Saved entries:
--

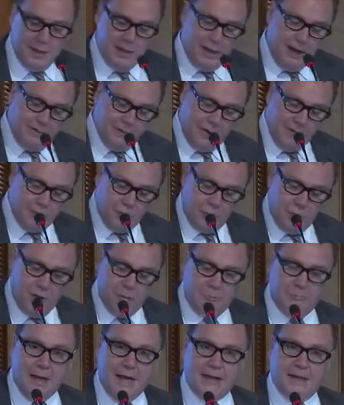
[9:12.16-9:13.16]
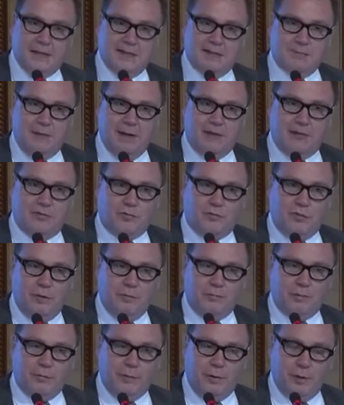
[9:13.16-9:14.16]
And then the World Bank has made 3
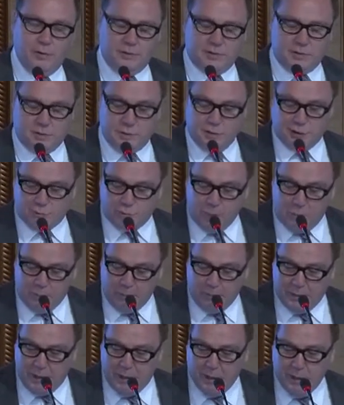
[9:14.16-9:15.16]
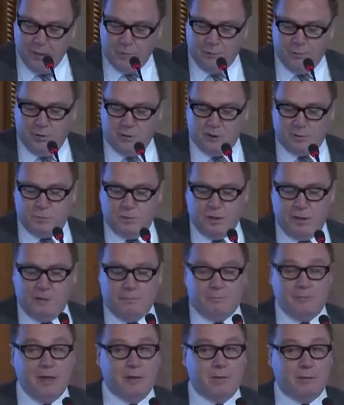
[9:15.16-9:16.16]
proposals, which probably most
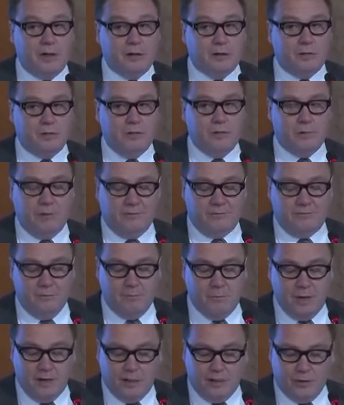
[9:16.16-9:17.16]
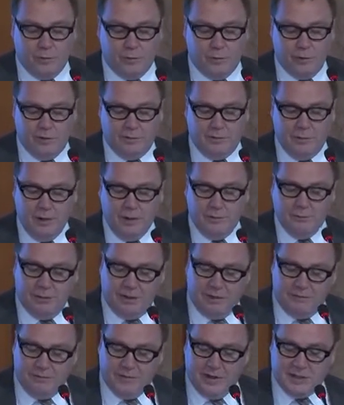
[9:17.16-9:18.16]
people in the room are familiar with, but
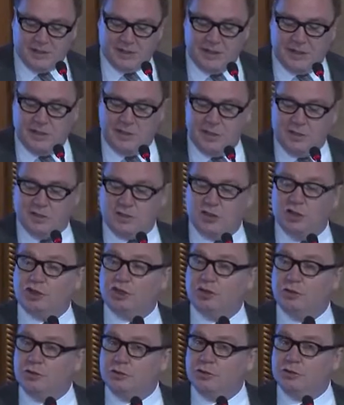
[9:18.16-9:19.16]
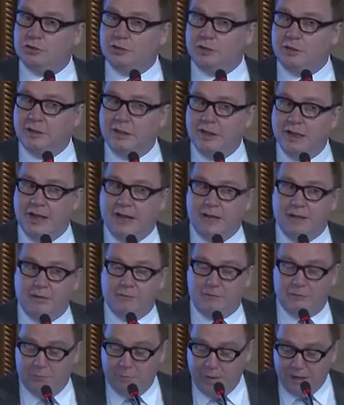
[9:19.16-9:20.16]
investing in institutional and
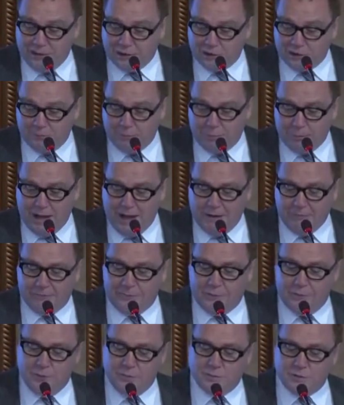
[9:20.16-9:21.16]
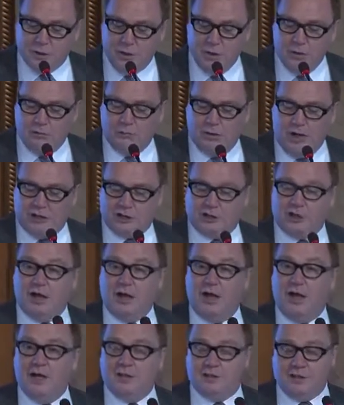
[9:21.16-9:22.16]
information platforms,
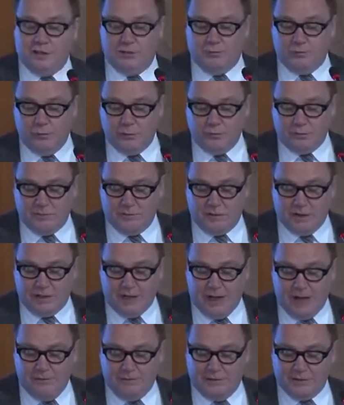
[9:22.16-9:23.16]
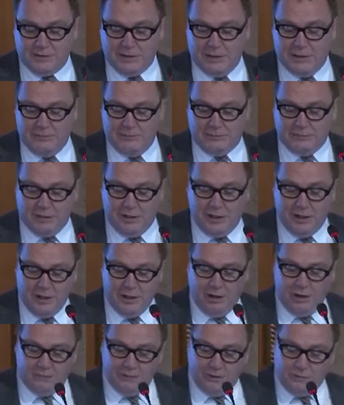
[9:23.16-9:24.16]
rationalizing the rules of the game for delivery
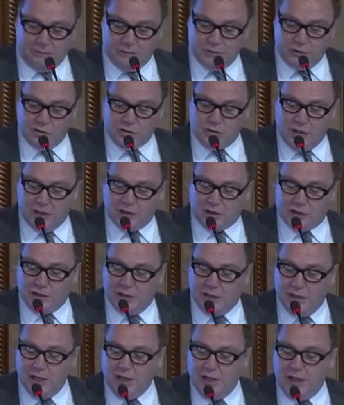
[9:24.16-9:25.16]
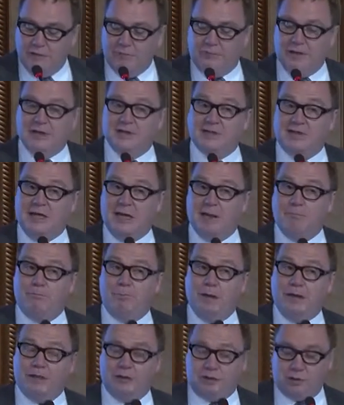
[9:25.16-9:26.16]
of infrastructure, investing in
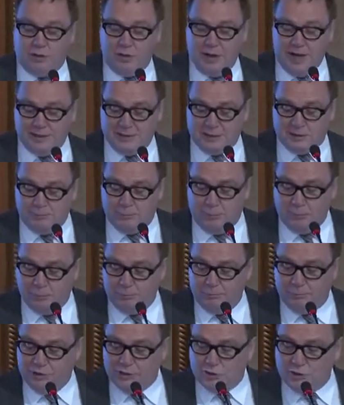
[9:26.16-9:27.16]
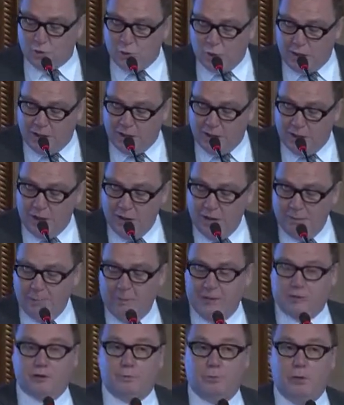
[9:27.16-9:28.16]
better transport between
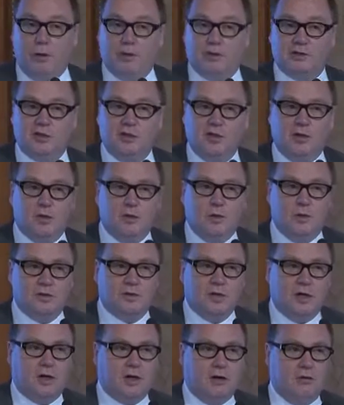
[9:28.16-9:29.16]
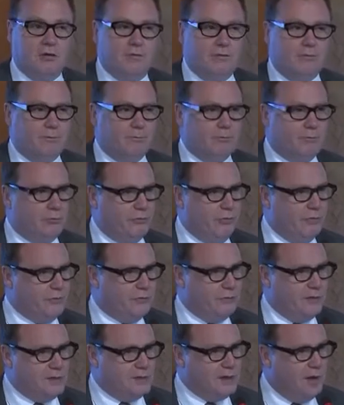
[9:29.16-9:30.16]
metropolitan cores and
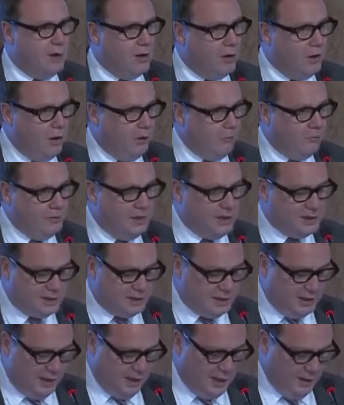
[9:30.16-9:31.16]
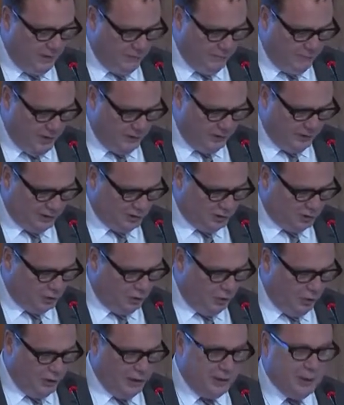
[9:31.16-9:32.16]
peripheries. Obviously, very
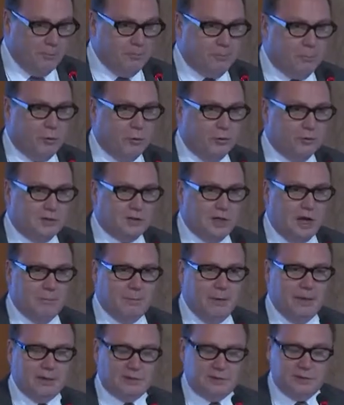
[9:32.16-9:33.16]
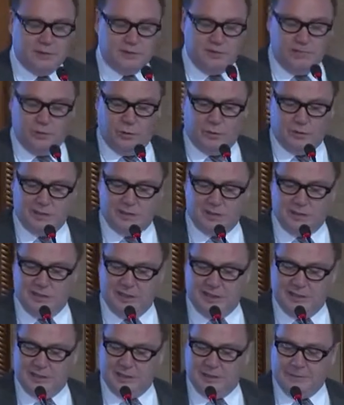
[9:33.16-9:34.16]
strong and important dimensions of what is
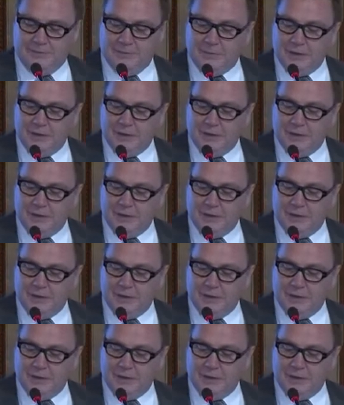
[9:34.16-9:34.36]
needed.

--

» DIRECTIONS
Transcribe the records above exactly as they appear, leaving out any pictures.

» SOLUTION TO THIS PROBLEM
[9:12.16-9:13.16]
[9:13.16-9:14.16]
And then the World Bank has made 3
[9:14.16-9:15.16]
[9:15.16-9:16.16]
proposals, which probably most
[9:16.16-9:17.16]
[9:17.16-9:18.16]
people in the room are familiar with, but
[9:18.16-9:19.16]
[9:19.16-9:20.16]
investing in institutional and
[9:20.16-9:21.16]
[9:21.16-9:22.16]
information platforms,
[9:22.16-9:23.16]
[9:23.16-9:24.16]
rationalizing the rules of the game for delivery
[9:24.16-9:25.16]
[9:25.16-9:26.16]
of infrastructure, investing in
[9:26.16-9:27.16]
[9:27.16-9:28.16]
better transport between
[9:28.16-9:29.16]
[9:29.16-9:30.16]
metropolitan cores and
[9:30.16-9:31.16]
[9:31.16-9:32.16]
peripheries. Obviously, very
[9:32.16-9:33.16]
[9:33.16-9:34.16]
strong and important dimensions of what is
[9:34.16-9:34.36]
needed.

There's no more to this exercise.